Since the start of the new Russia crisis, however, the Federal Chancellery has claimed leadership in foreign policy, and it is literally slowing Baerbock down.

It would now be up to Chancellor Scholz to counter the nostalgic currents in his party for Russia and to clearly commit to possible punitive measures. Of course, these would also have to include Nord Stream 2. As long as Germany is so reluctant to clearly show Moscow the possible consequences, Europe will remain weak. When it comes to the future of Europe, its security system and Russia's future influence on the continent, you can be a little more active.

It's no longer just about Ukraine, which Russia sees as part of its historic territory. For Vladimir Putin, it's not just about averting danger, but also about restoring power and influence in Europe - with the only means he has: the military. It is true that his country's economic output is only twice as large as that of Switzerland - with seventeen times as many inhabitants.

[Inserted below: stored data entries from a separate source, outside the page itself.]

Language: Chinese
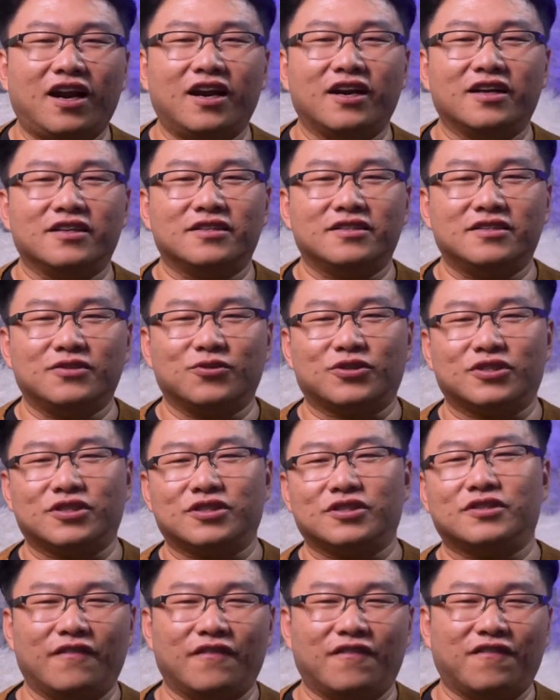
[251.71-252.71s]
的，就
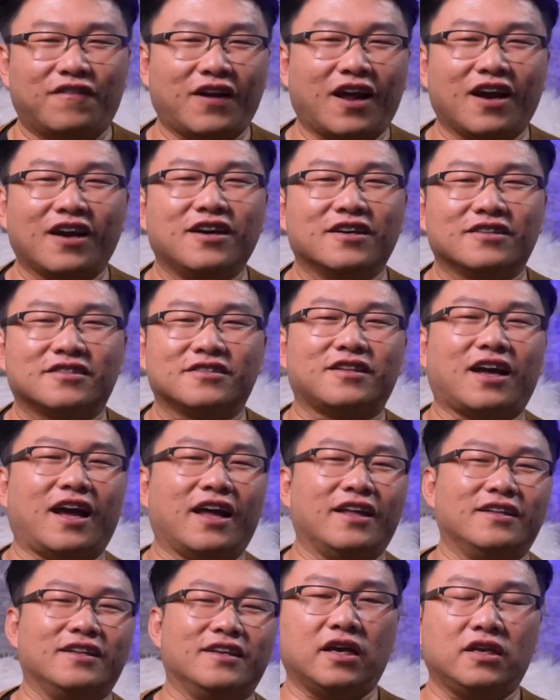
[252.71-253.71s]
是弗兰克斯坦，
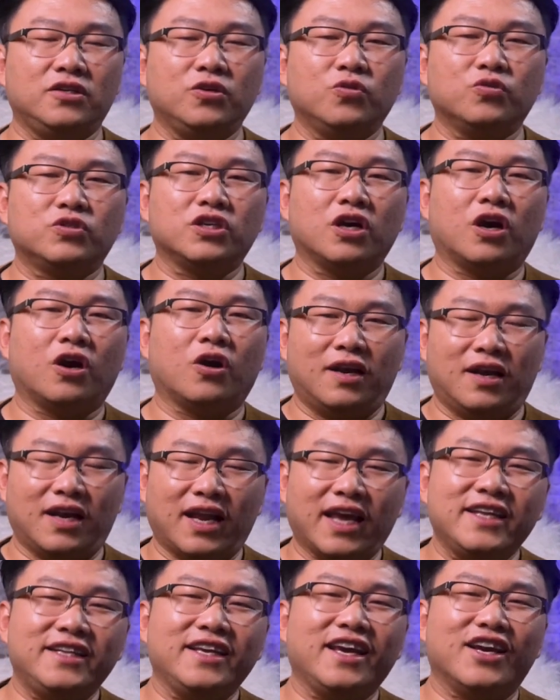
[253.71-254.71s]
又叫
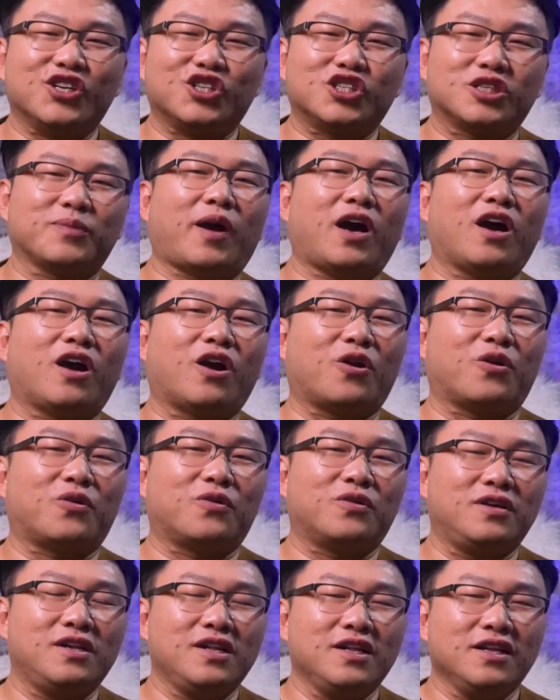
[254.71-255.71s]
雷电十八号。
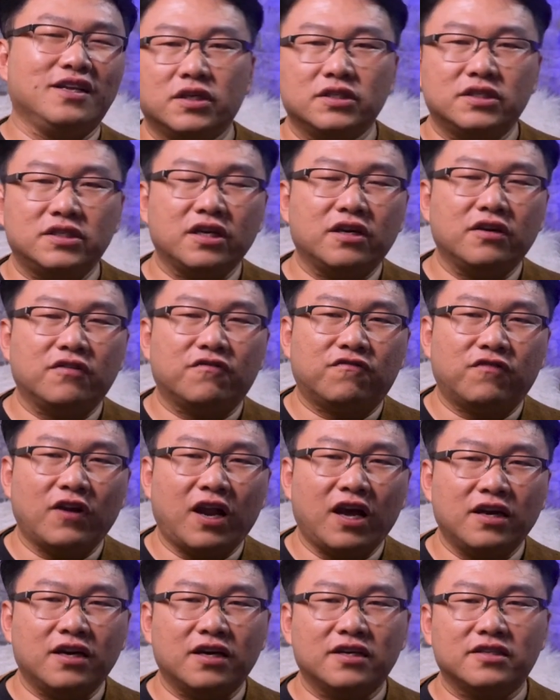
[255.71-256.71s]
这个弗
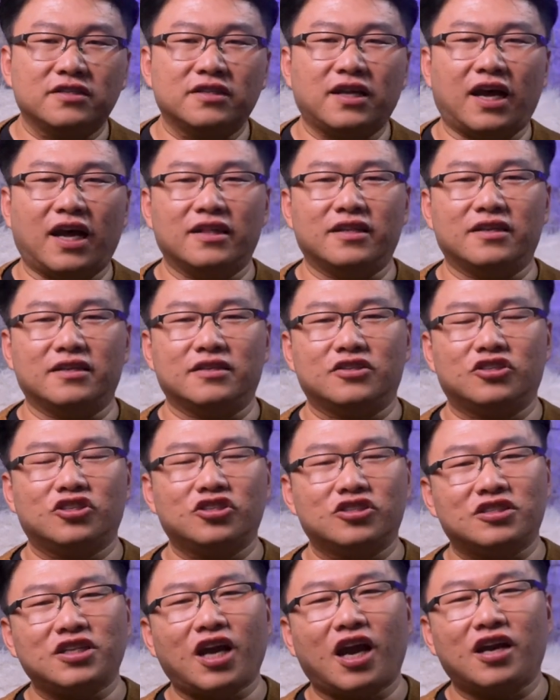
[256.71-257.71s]
兰克斯坦的
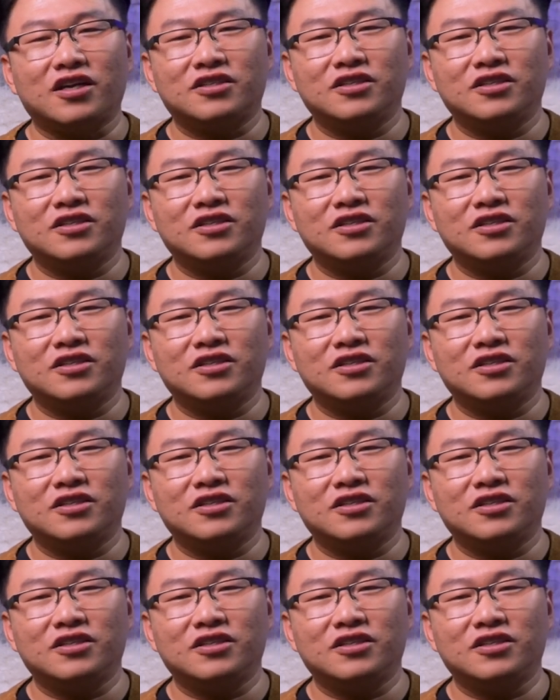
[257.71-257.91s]
是大诗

But Russia's military has shown in recent years from Georgia to Syria and Crimea that it is capable of waging war effectively. It cannot be ruled out that Ukraine will be followed by other places of conflict: Russian representatives are already making indirect threats against other states - Mikhail Ulyanov, permanent representative of Russia to the international organizations in Vienna, claimed that the NATO membership of the Baltic states is destabilizing the immediate vicinity . Most recently, the non-NATO state Sweden sent additional troops to the Baltic Sea island of Gotland because Russia had stepped up its activities in the region.

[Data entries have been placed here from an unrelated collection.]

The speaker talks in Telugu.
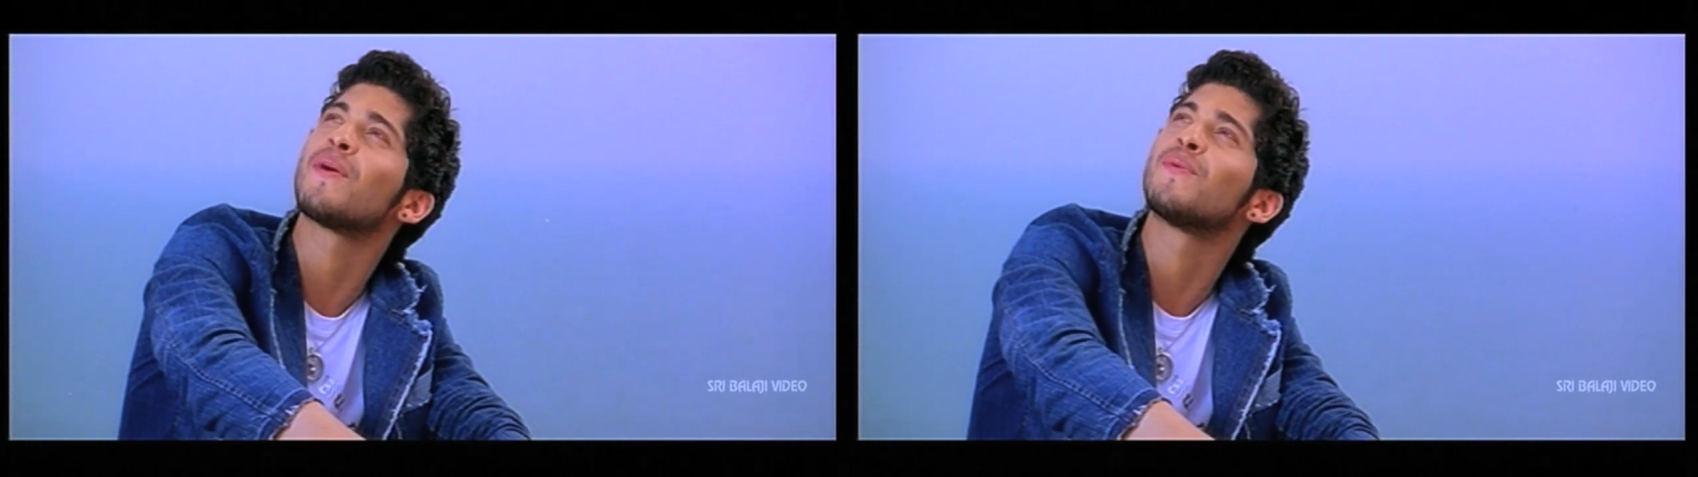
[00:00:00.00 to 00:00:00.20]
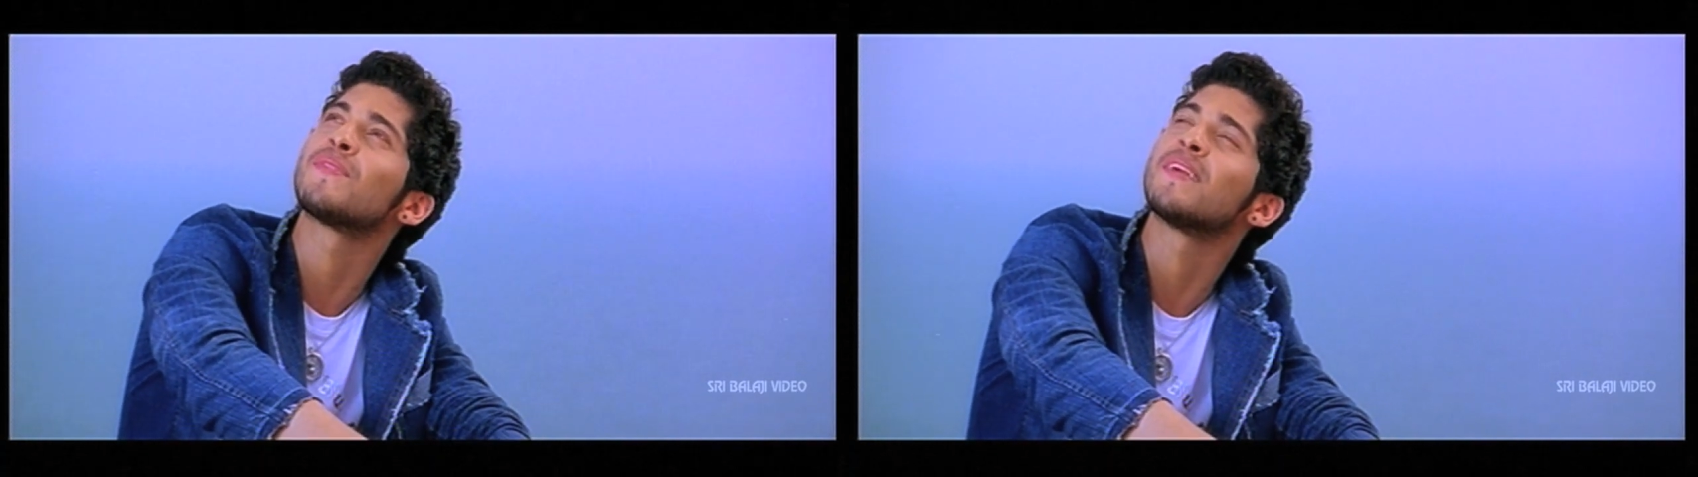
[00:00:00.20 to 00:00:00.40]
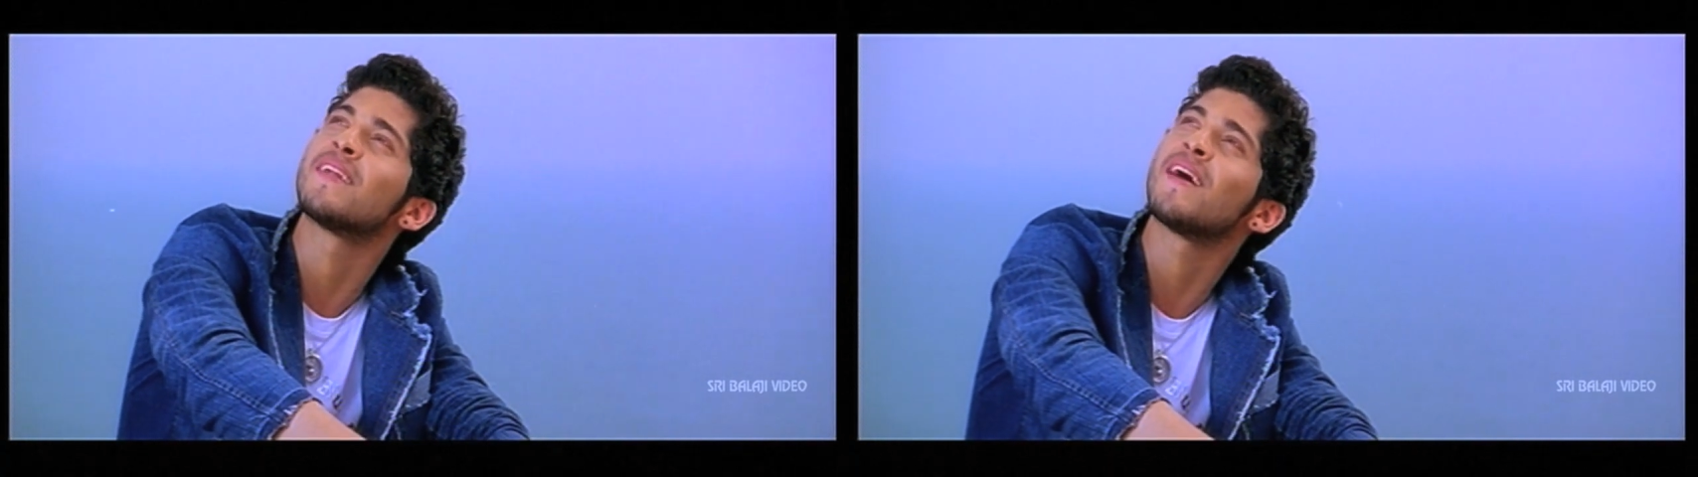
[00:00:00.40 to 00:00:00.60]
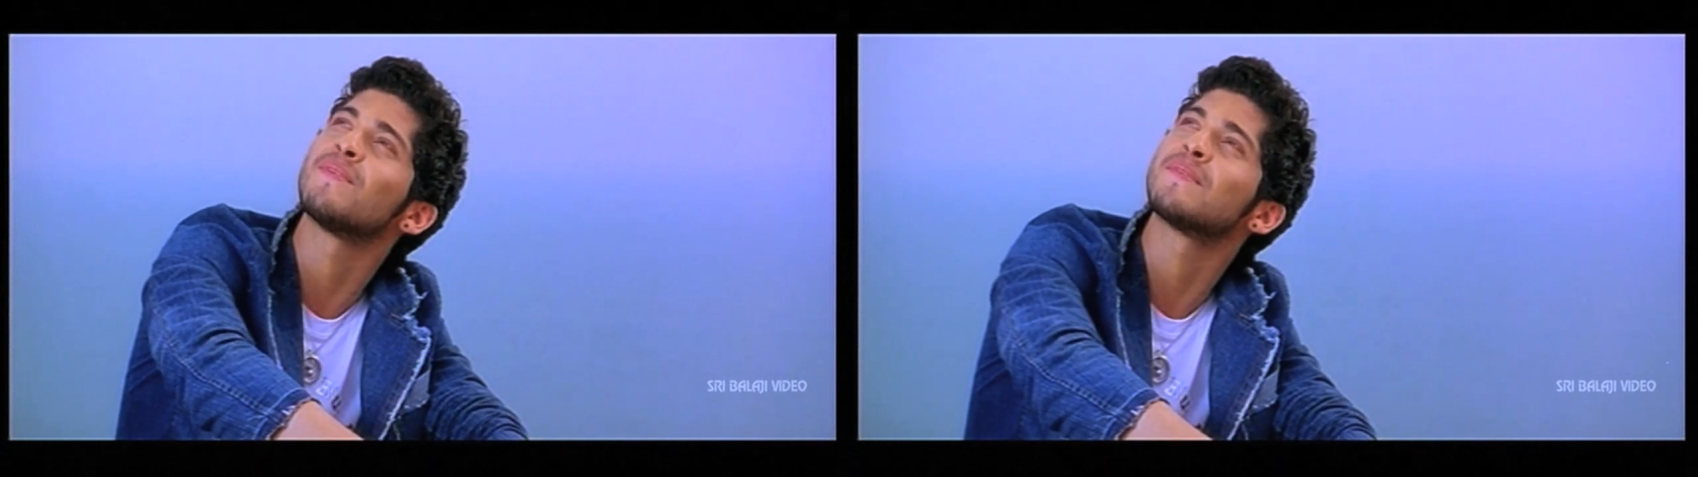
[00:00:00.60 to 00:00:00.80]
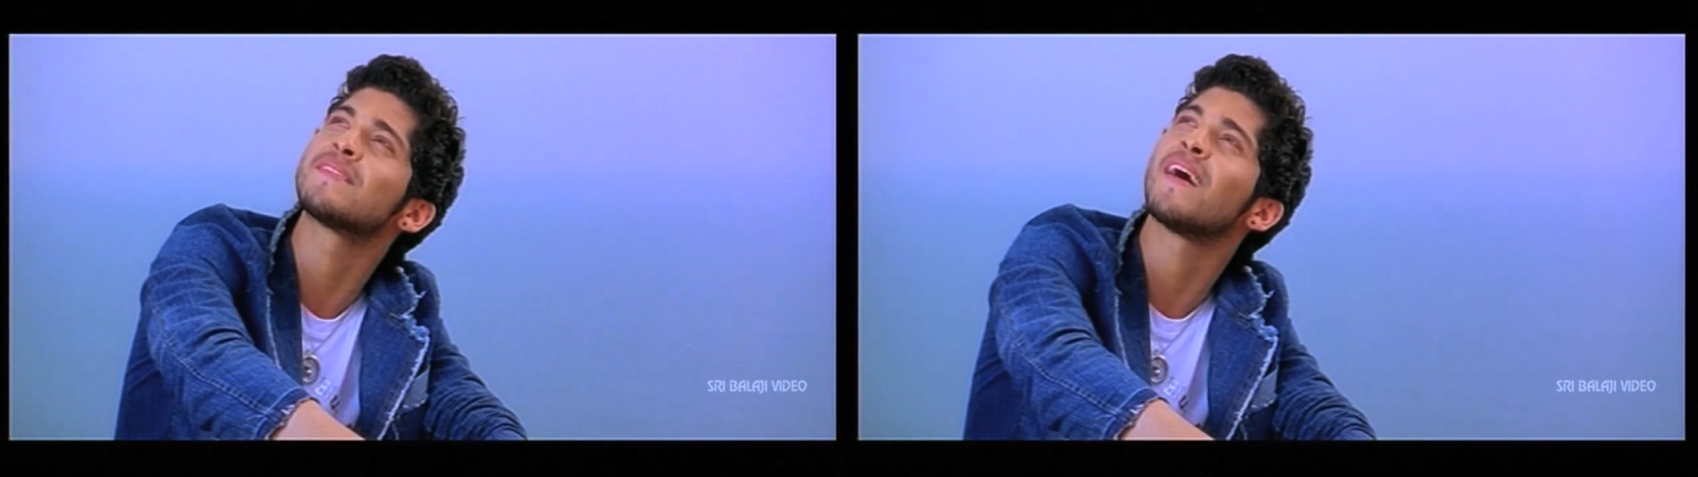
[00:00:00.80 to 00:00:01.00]
కూర్చొని గిటార్
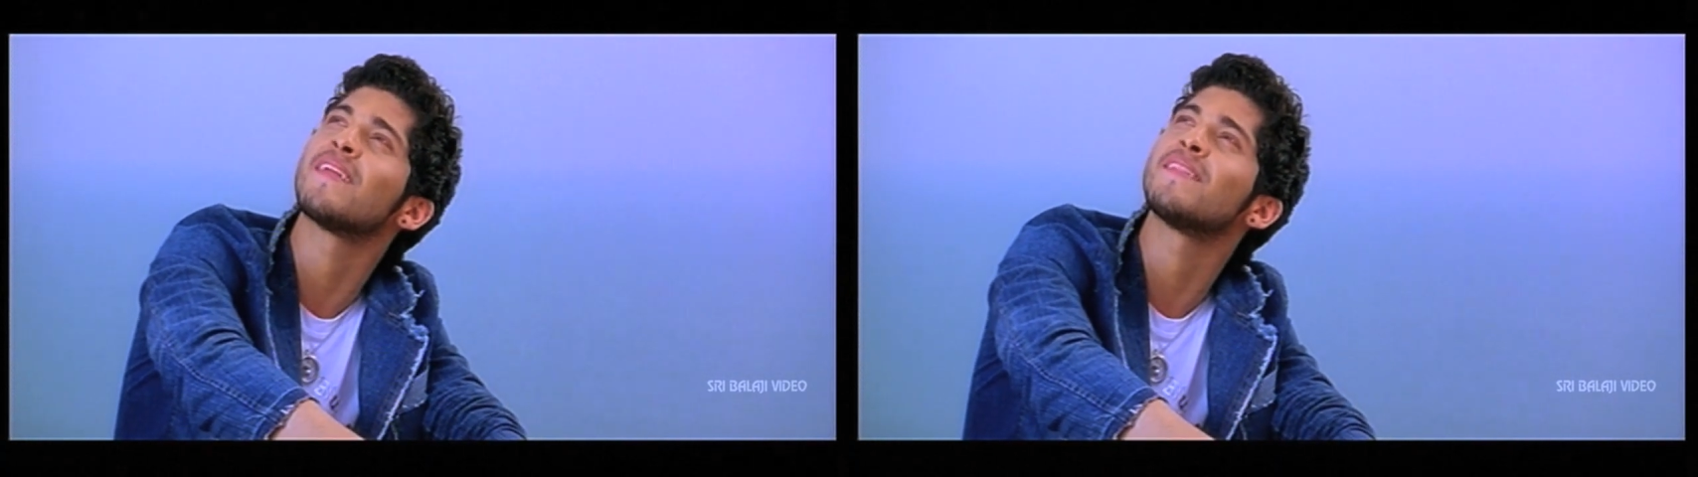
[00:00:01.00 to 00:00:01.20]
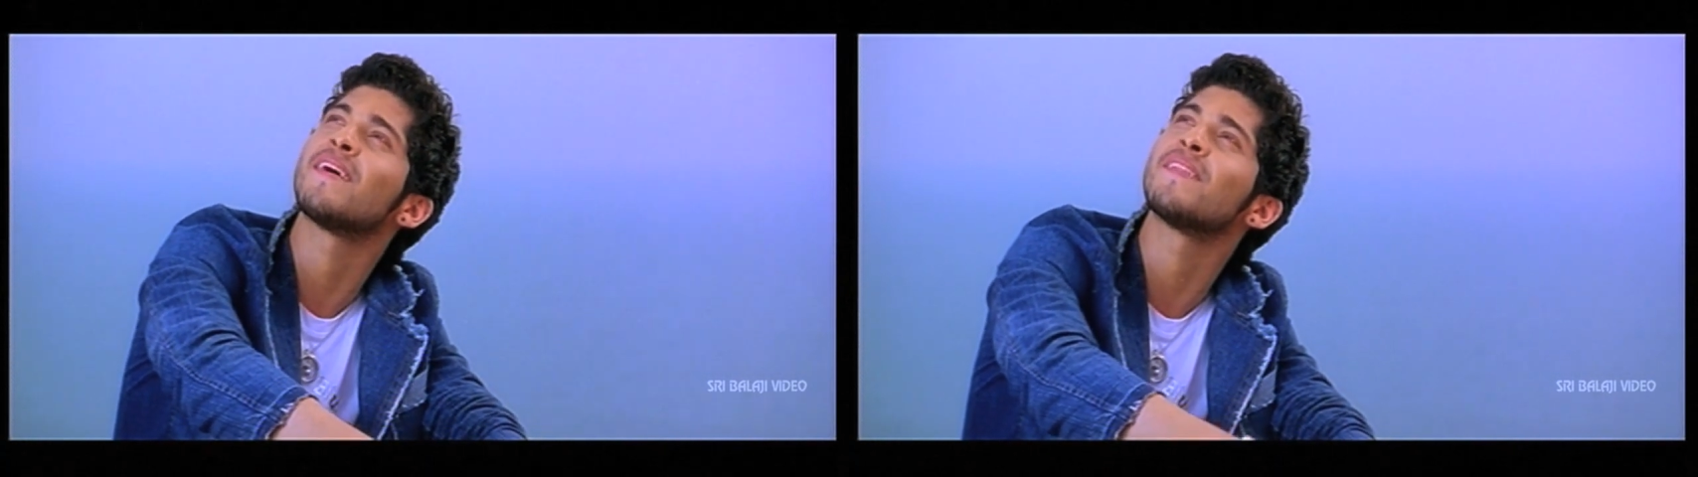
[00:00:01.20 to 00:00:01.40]
వాయిస్తూ ఉంటే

The federal government must respond to this threat.

It should also reconsider its resistance to arms deliveries to Ukraine - it is incomprehensible that Germany refuses this support to this partner country in dire need.

Of course, in view of the new Russian threat, Germany and Europe must also decide on their own military deterrence.

Above all, the SPD should now undergo a reality check: In parts of the left, the word "warmonger" is still a popular vocabulary to discredit anyone who calls for an economic, military and political strategy in the face of Russia's destabilizing and warlike intentions.

Nothing Russia does in these circles is ever half as bad as what the US or Europe do to keep them safe.

But there can be no doubt these days who the real warmonger and war leader is.

The Federal Government and especially the SPD Chancellor's Party should not only urgently recognize this, they should also act accordingly.